A história é antiga e aconteceu -
descreveu com detalhes o narrador, dando provas de que sua mente de quase um
século ainda não havia se tronado bruxuleante pela idade - no dia em que
acontecia um jogo entre o Parnahyba Sport Club e o Tuna Luso de Belém do Pará,
no estádio que hoje é do Parnahyba. Mal começou o espetáculo e lá vai o árbitro
marcando um pênalti em favor do time da casa. Os visitantes, não concordando
com a marcação daquela falta, formaram logo um grupo: jogadores, técnico,
auxiliares e massagista e decidiram que não mais continuariam com a peleja. A
torcida começou a protestar e eles, acuados em um canto do gramado, afirmaram
que já estavam de saída para o Hotel Central, onde foram hospedados. Neste
momento desceu ao gramado o Capitão Benedito Alves da Luz, que além de
Presidente de Honra da agremiação parnaibana era, também, o Comandante da
briosa Polícia Militar, para dizer ao representante da agremiação paraense que
ele, na qualidade de chefe da milícia, tinha também um bom hotel para hospedar
atrevidos. E que este hotel chamava-se Arsenal.

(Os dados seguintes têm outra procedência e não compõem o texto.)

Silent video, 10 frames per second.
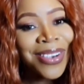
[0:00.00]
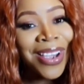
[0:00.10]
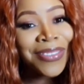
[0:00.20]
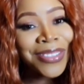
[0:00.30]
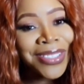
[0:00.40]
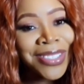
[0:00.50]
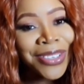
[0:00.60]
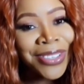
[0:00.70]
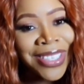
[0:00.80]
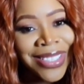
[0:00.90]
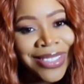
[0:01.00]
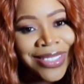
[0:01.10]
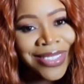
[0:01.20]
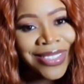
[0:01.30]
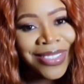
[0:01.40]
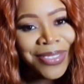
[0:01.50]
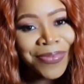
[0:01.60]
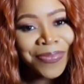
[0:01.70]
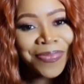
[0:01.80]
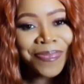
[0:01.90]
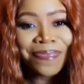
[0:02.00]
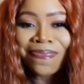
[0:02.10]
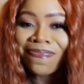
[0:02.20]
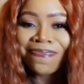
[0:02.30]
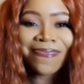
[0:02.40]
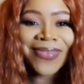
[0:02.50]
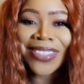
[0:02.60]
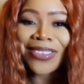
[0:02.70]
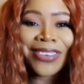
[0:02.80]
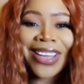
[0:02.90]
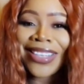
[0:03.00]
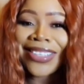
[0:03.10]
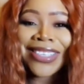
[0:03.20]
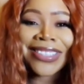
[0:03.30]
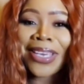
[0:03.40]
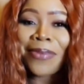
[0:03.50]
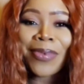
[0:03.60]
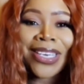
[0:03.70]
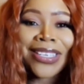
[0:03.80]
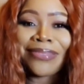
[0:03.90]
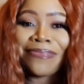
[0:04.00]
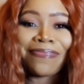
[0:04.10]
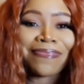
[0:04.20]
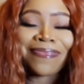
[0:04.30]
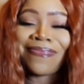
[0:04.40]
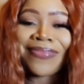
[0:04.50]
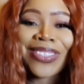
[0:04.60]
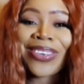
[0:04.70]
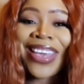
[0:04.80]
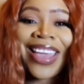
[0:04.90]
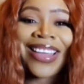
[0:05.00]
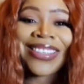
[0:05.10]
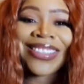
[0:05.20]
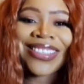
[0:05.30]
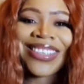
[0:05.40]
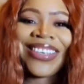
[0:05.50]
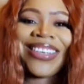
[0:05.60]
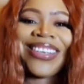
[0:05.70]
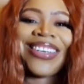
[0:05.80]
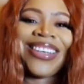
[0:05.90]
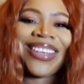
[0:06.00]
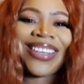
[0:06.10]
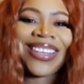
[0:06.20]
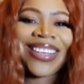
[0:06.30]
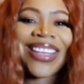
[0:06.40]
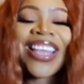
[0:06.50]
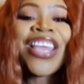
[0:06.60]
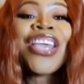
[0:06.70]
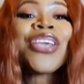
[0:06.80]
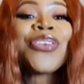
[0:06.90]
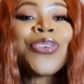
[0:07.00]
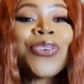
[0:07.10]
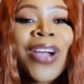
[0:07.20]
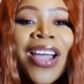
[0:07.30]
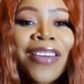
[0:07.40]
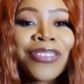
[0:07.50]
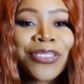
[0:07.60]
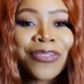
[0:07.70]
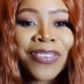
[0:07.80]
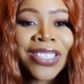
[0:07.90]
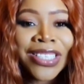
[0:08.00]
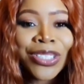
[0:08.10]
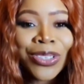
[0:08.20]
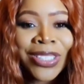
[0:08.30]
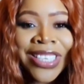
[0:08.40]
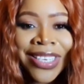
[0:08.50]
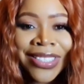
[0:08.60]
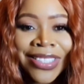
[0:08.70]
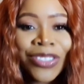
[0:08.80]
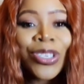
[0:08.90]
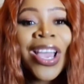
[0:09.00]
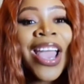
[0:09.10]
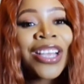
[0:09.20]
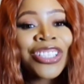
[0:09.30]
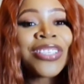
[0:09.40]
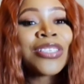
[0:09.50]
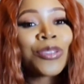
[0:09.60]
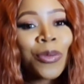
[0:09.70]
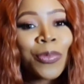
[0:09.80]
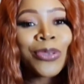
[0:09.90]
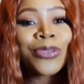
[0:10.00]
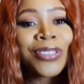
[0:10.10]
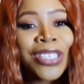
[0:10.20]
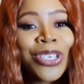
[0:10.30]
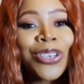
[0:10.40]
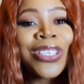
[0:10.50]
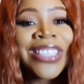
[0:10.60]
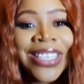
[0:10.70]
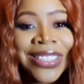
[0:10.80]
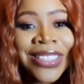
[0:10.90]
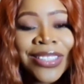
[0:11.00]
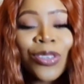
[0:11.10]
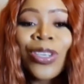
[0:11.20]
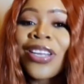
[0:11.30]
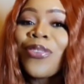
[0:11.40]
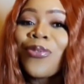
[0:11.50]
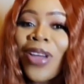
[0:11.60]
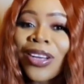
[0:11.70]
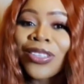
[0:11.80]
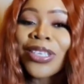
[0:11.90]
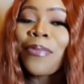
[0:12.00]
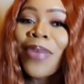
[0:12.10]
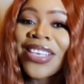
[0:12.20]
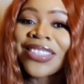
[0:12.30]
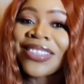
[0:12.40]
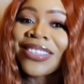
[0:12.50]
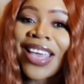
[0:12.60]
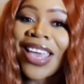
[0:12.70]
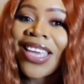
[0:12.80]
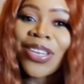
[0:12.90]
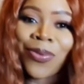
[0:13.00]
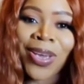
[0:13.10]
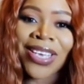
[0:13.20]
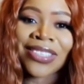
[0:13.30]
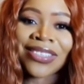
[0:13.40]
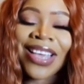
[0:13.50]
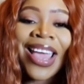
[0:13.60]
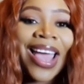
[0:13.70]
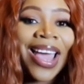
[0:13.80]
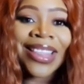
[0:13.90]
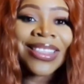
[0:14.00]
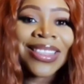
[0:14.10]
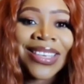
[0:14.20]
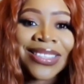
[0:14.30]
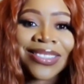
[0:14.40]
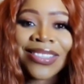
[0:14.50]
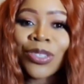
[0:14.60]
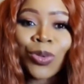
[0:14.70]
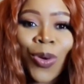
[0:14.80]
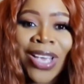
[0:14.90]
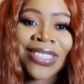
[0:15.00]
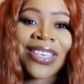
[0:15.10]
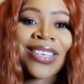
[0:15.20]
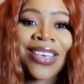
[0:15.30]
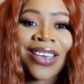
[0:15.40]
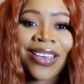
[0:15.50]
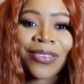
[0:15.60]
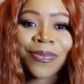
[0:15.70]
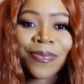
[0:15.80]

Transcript: You have to see your dentist. You can't escape it. You can't. You have to visit your dentist. You're actually supposed to see your dentist on a regular basis anyways, at least twice a year,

E finalizou o decente esportista
dizendo que depois de pouca conversa o jogo recomeçou; ficou tudo bem; deu um
empate; a renda foi dividida entre os dois times e os paraenses, ao sair da
cidade, puderam ver através da janela do ônibus que os transportava, o hotel que
fora prometido pelo comandante. Tinha realmente o nome de “Arsenal”. Foi
construído para servir de depósito para as armas e munições da Polícia Militar,
mas já servia, como serviu por muito tempo, como penitenciária onde se
amontoavam criminosos de todas as espécies, os judicialmente condenados e
também aqueles que aguardavam julgamento, cumprindo, indistintamente e por
falta de outro lugar, a inconveniente e sempre inservível penalidade máxima.